AMRITSAR, Punjab, India: May 19, Reuter: Indian security forces have won a battle, not the war, against the Sikhs by forcing gunmen to surrender at the Golden Temple, police said on Thursday.
Forty six Sikhs, their arms held over their heads, walked out of the temple’s inner sanctum on the Wednesday, ending a 10dayfaceoff with about 3,000 commandos and police.
But police at the holiest shrine of the Sikh faith said freedom fighters scattered all over the Punjab countryside would continue the fight for an independent homeland called Khalistan — the land of the pure.
“The surrender we felt was a good blow to the movement but this is a very big movement”, Police Inspector General Chaman Lal said in an interview.
“This is just one battle and the war is still on,” he said.
Elsewhere in the north Indian state, more than 100 people have been killed in the past three days in a wave of violence police said was in retaliation for the siege.
Nearly 1,000 people have been killed so far this year in violence, compared with 1,230 in all of 1987.
The Press Trust of India (PTI) also said police, acting on information gained by interrogating Sikhs who surrendered at the temple, raided their hideouts throughout the state, killing at least seven freedom fighters.
At the temple, civilian Red Cross workers searched for bodies, commandos and police searched through buildings on the perimeter of the sprawling temple complex which remained largely sealed off on Thursday.
Police said their immediate aim was to secure the 40yearold shrine and allow the ritual chanting to the Sikh scriptures, stopped by the siege, to resume.
But Sikh leaders said religious ceremonies could restart only after Head Priests arrested during the siege were freed.
The bodies of three men and one woman were brought out of the shrine on Thursday afternoon.
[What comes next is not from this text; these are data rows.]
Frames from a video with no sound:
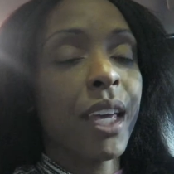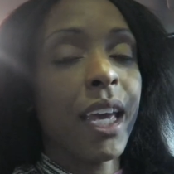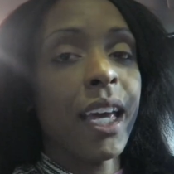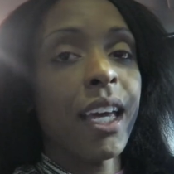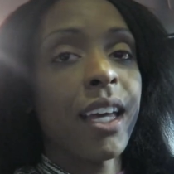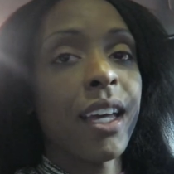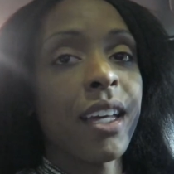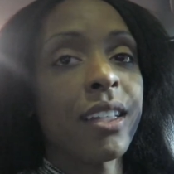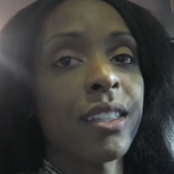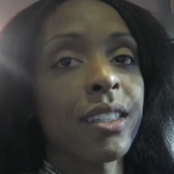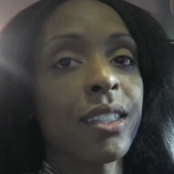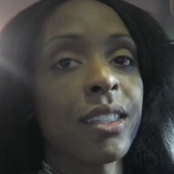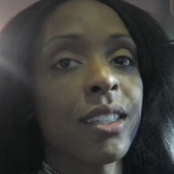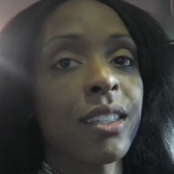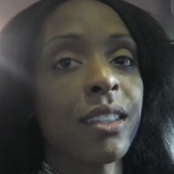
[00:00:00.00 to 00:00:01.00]
and
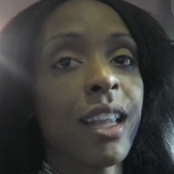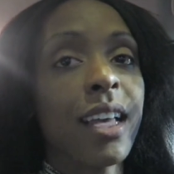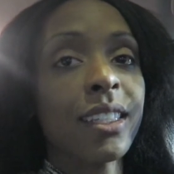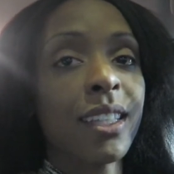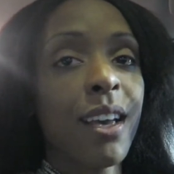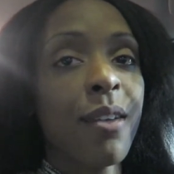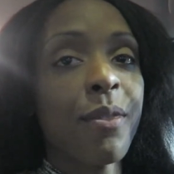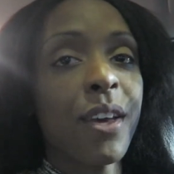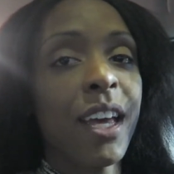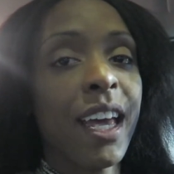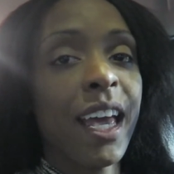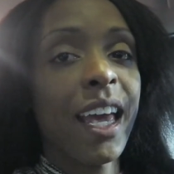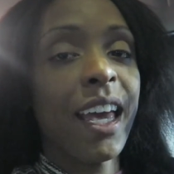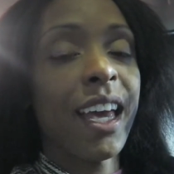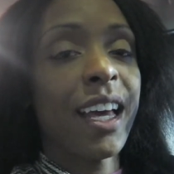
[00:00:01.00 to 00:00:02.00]
less of
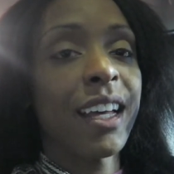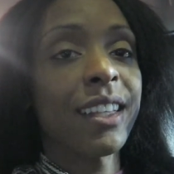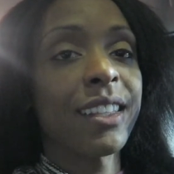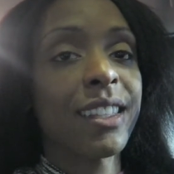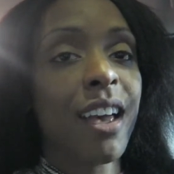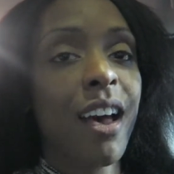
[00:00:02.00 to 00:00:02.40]
and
It was not clear whether they were shot or committed suicide.
In all, nine bodies have been recovered since the surrender taking the death toll during the operation to at least 38, mostly militants.
Police said other bodies remained in rooms beneath two heavily damaged minarets that had been fortified by the Sikhs and were the scene of heavy fighting.
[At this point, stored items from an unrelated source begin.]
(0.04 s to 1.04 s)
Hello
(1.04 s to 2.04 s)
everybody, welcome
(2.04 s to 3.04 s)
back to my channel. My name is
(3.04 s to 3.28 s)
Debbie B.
But the inner shrine, the gilded white marble Golden Temple itself, set in a sacred artificial lake in the centre of the complex, where the militants made their last stand appeared damaged with at least one broken window pane visible from the outside.
The Sikh scriptures, the Guru Granth Sahib, have been chanted from the inner sanctum, the Harmandir Sahib, for hundreds of years but the ritual was disrupted by the siege, the second time in four years security forces have assaulted the complex in force.
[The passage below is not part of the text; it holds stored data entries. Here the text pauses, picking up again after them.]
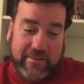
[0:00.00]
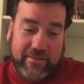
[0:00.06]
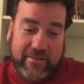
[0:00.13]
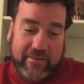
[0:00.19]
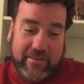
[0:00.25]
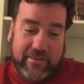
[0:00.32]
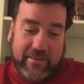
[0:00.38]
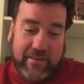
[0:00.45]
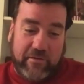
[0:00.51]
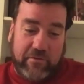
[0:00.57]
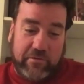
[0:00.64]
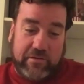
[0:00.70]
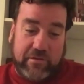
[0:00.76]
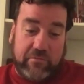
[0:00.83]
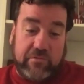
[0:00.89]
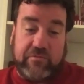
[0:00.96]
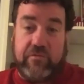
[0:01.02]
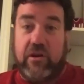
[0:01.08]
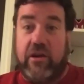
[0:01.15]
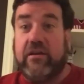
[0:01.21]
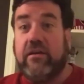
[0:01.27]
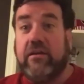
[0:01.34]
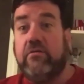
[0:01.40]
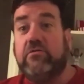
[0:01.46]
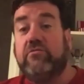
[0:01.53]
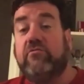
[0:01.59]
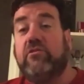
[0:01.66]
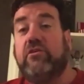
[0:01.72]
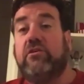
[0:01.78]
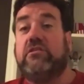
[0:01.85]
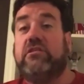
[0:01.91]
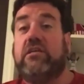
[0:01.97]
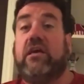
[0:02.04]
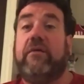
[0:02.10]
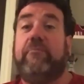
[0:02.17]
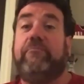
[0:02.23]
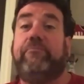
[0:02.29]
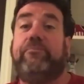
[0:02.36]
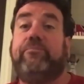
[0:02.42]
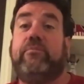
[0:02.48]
Yeah, it was fun. It was a really good time,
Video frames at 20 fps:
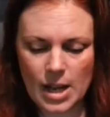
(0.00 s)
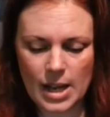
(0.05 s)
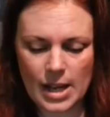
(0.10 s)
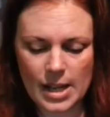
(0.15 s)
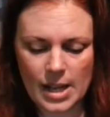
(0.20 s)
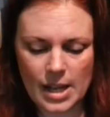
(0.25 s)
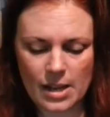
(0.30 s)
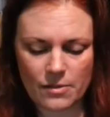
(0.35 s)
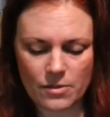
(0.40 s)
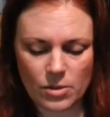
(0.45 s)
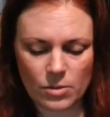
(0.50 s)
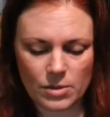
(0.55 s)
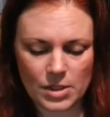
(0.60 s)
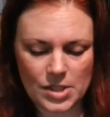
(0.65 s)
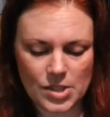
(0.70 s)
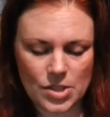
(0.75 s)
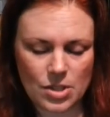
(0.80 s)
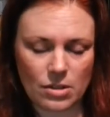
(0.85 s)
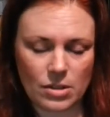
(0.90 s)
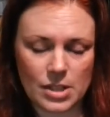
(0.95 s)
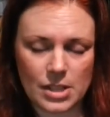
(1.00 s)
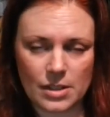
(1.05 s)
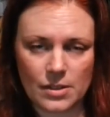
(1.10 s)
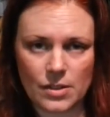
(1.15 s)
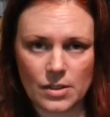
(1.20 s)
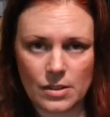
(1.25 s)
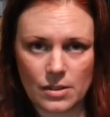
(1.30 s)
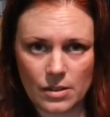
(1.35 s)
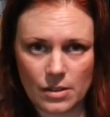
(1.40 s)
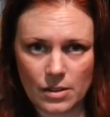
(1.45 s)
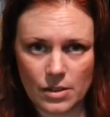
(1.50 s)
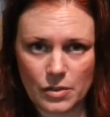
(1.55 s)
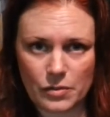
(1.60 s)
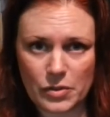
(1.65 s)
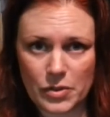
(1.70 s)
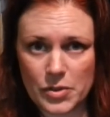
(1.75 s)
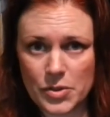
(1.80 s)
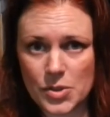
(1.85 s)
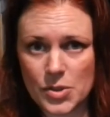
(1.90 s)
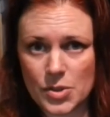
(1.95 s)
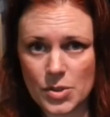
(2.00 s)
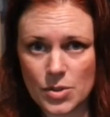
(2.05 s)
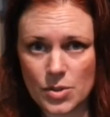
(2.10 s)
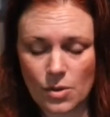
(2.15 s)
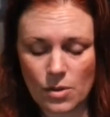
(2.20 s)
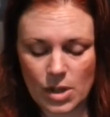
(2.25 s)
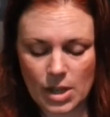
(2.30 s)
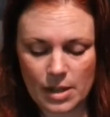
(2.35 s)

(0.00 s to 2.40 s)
I have only started the first sock.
In June, 1984, Prime Minister Indira Gandhi sent the Indian army into the shrine to appease Hindu fundamentalists. More than 10,000 people were killed in the assault that angered the Sikhs worldwide.
Gandhi was shot dead four months later by her bodyguards.
A curfew imposed in the vicinity of the complex remained in force but a few of the 90,000 people trapped in the zone since the siege began on May 9 began to venture out even though shops stayed shuttered.
Sikh historian Prithipal Singh Kapur, a university official here, said he believed the average Sikh was relieved the siege was over even if not happy at the way it happened.
“People are unhappy about the operation”, he said. “The following days will show the level of bitterness”.